A spherical harmonic approach to redshift distortion and a measurement of $Omega_0$ from the 1.2-Jy IRAS Redshift Survey

• Published in: Monthly notices of the Royal Astronomical Society Vol. 266; no. 1; pp. 219 - 226
• Main Authors: Fisher, Karl B., Scharf, Caleb A., Lahav, Ofer
• Format: Journal Article
• Language: English
• Published: Oxford, UK Oxford University Press 01.01.1994
• Subjects: galaxies: clustering; large-scale structure of Universe; methods: data analysis
• ISSN: 0035-8711; 1365-2966
• DOI: 10.1093/mnras/266.1.219

We examine the nature of galaxy clustering in redshift space, using a method based on an expansion of the galactic density field in spherical harmonics and linear theory. Our approach provides a compact and self-consistent expression for the distortion when applied to flux-limited redshift surveys. The amplitude of the distortion is controlled by the combination of the density and bias parameters, $\beta \equiv \Omega_0^{0.6}/b$; we exploit this fact to derive a maximum-likelihood estimator for $\beta$. We chech our formalism using N-body simulations, and demonstrate that it provides an unbiased estimate of $\beta$ when the amplitude and shape of the galaxy power spectrum are known. Application of the technique to the 1.2-Jy IRAS Redshift Survey yields $\beta \approx 1.0$; both random errors (from counting statistics and the uncertainties in the power-spectrum normalization) and systematic errors (from the uncertainty in the shape of the power spectrum) individually contribute 20 per cent uncertainties in this estimate.
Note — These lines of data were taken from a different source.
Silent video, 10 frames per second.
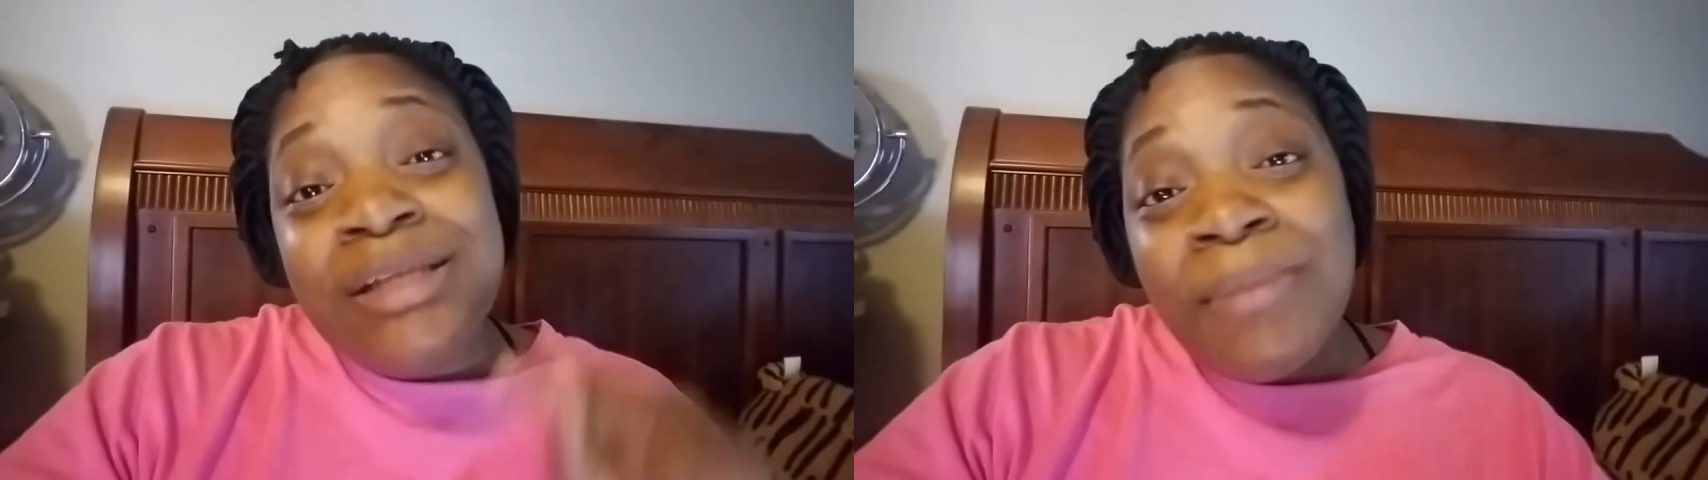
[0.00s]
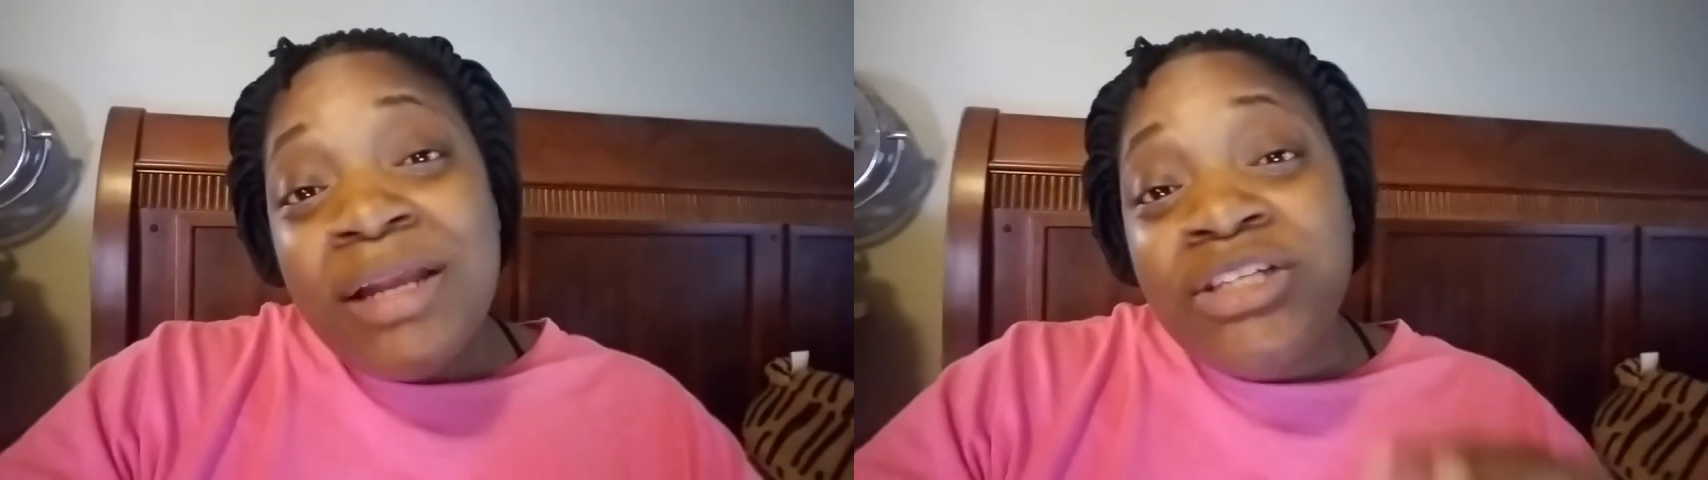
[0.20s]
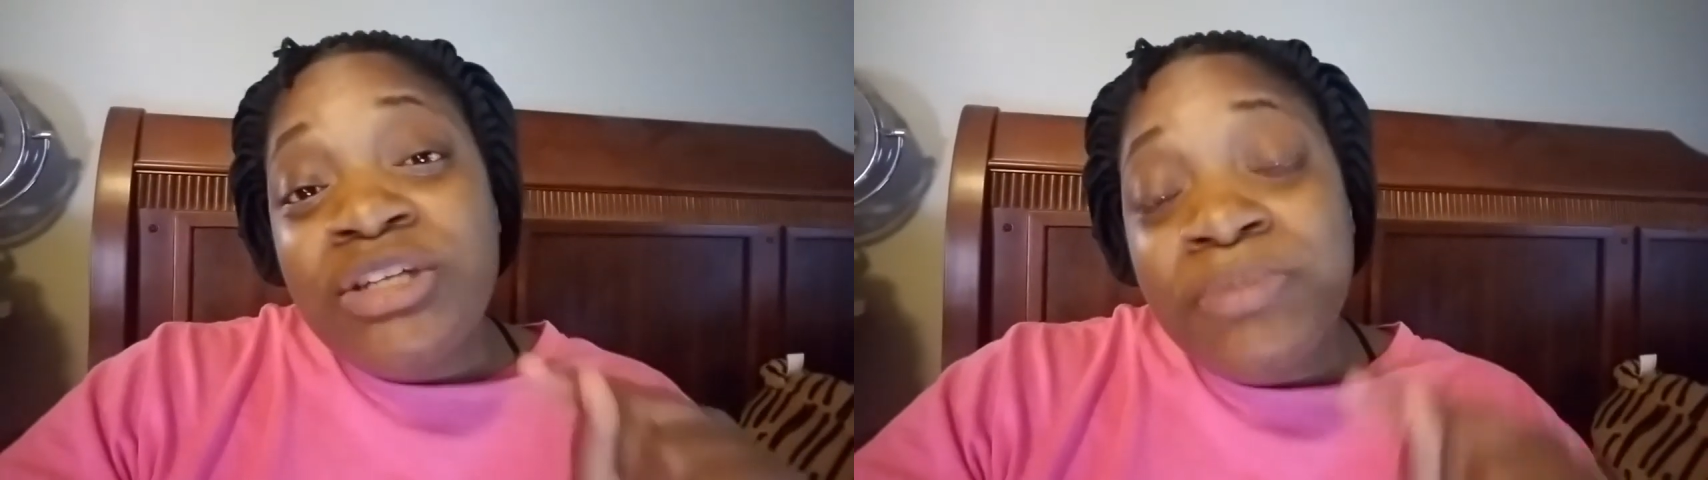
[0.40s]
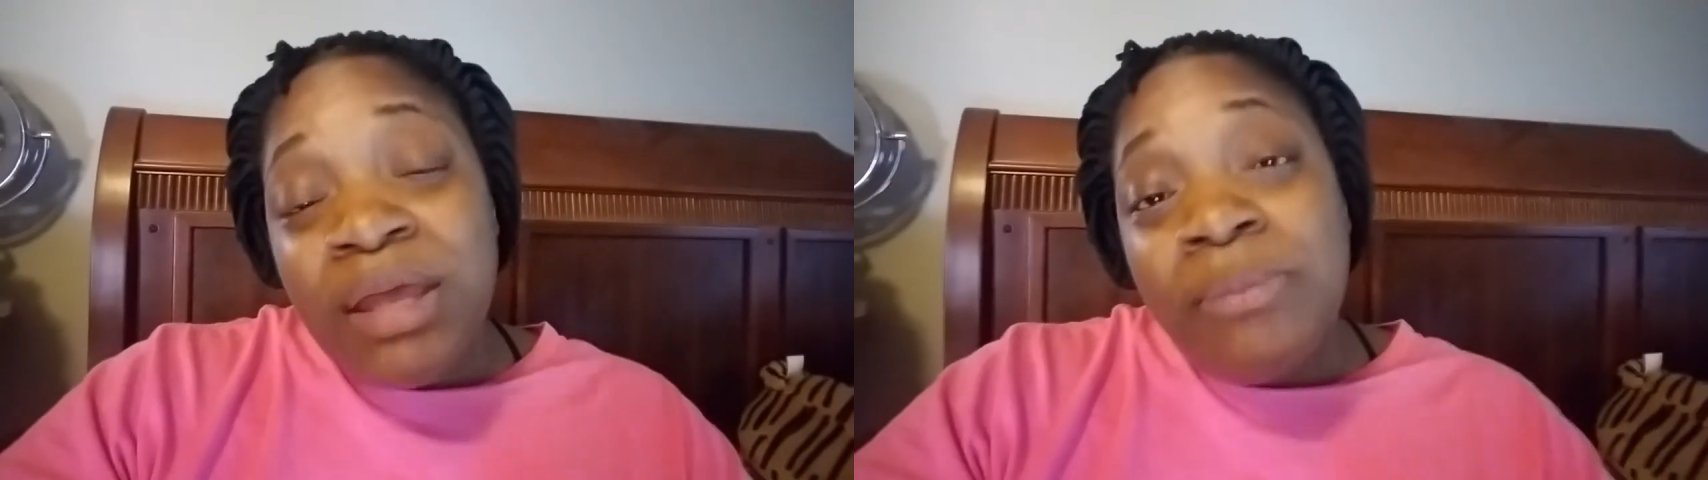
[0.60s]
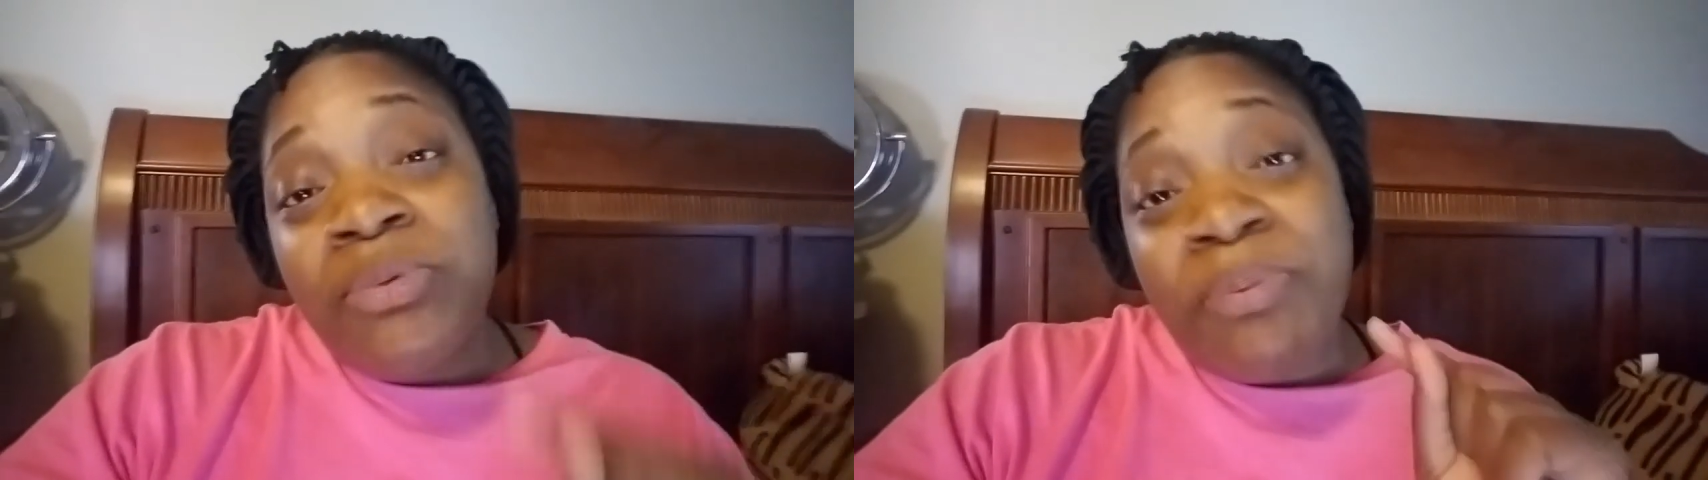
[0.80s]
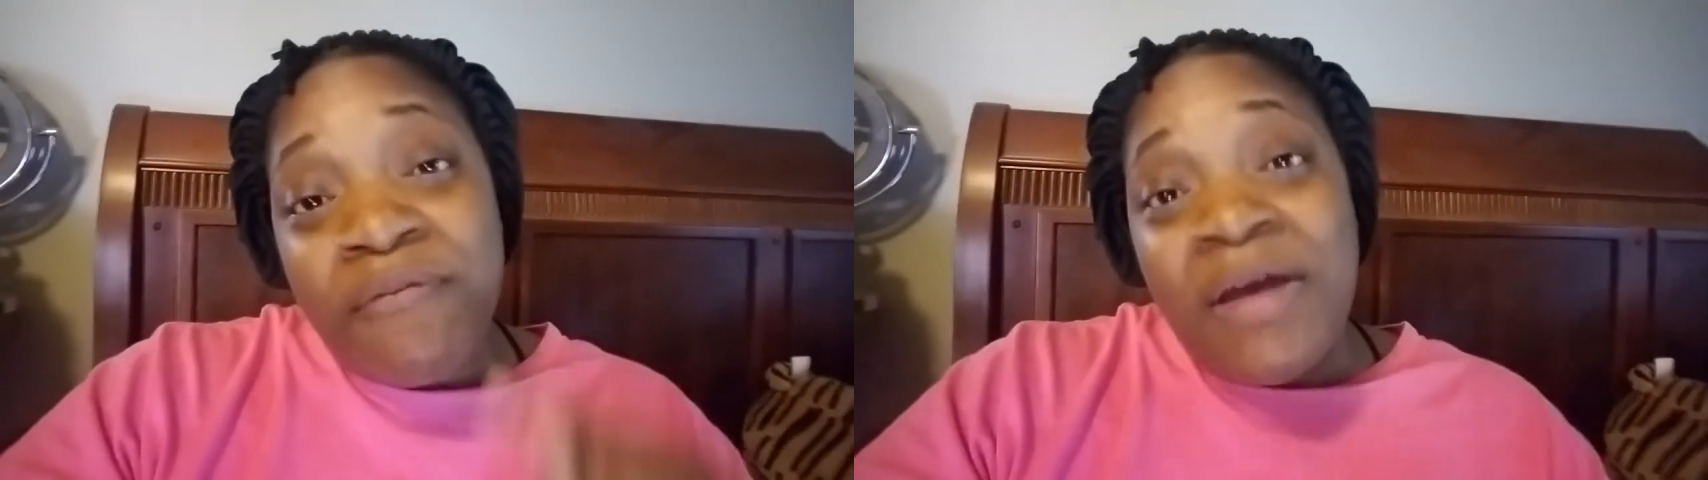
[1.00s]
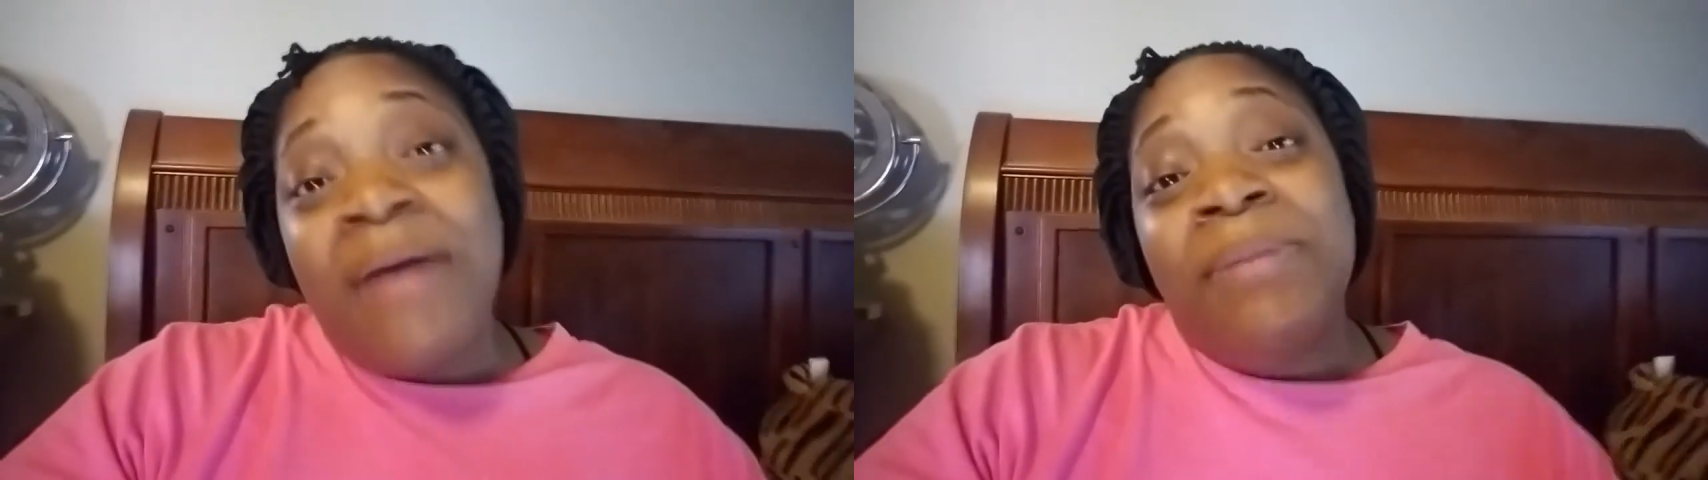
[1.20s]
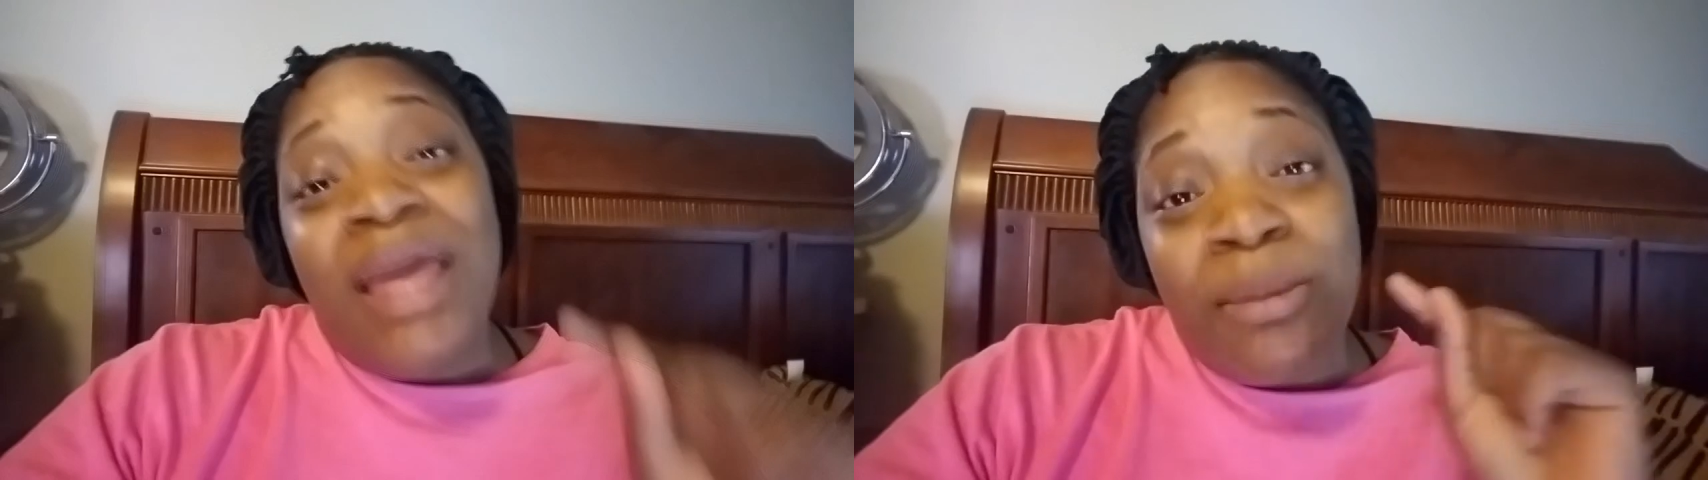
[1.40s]
somebody should be able to
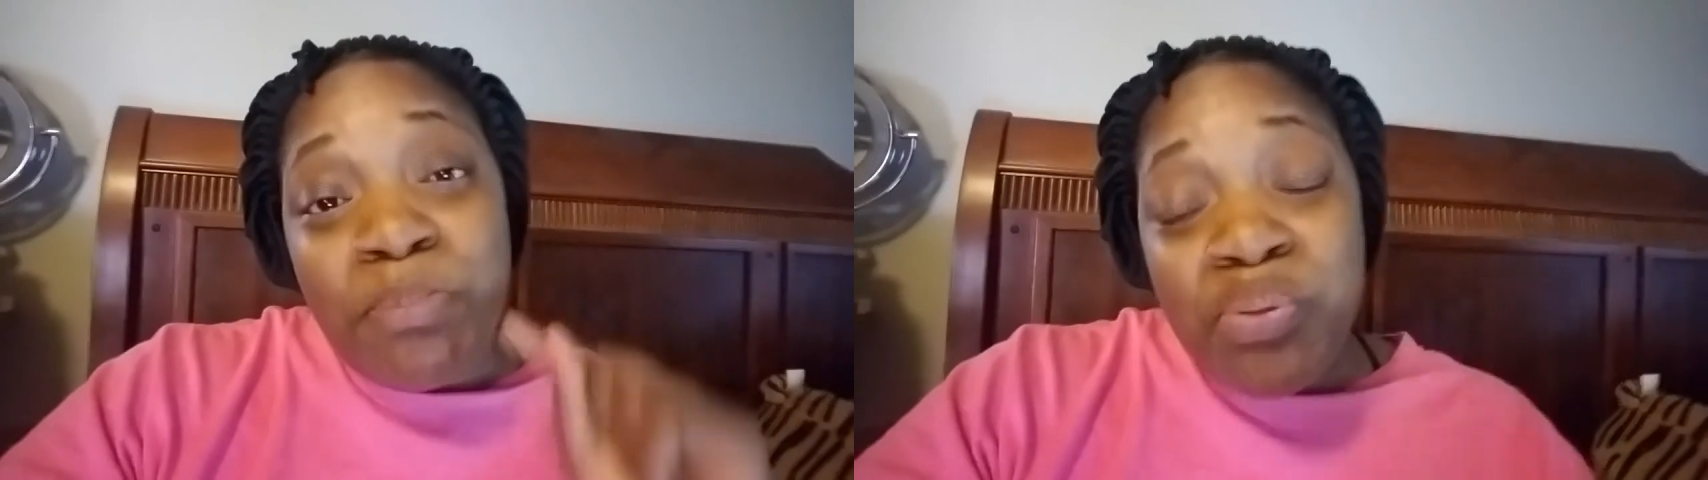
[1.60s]
provide me a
This estimate of $\beta$ is comparable (both in amplitude and uncertainty) with previous measurements based on comparisons of the IRAS density field with direct measurements of peculiar velocities and analyses of the acceleration of the Local Group, but the spherical harmonic analysis has the advantage of being easy to implement and largely free of systematic errors.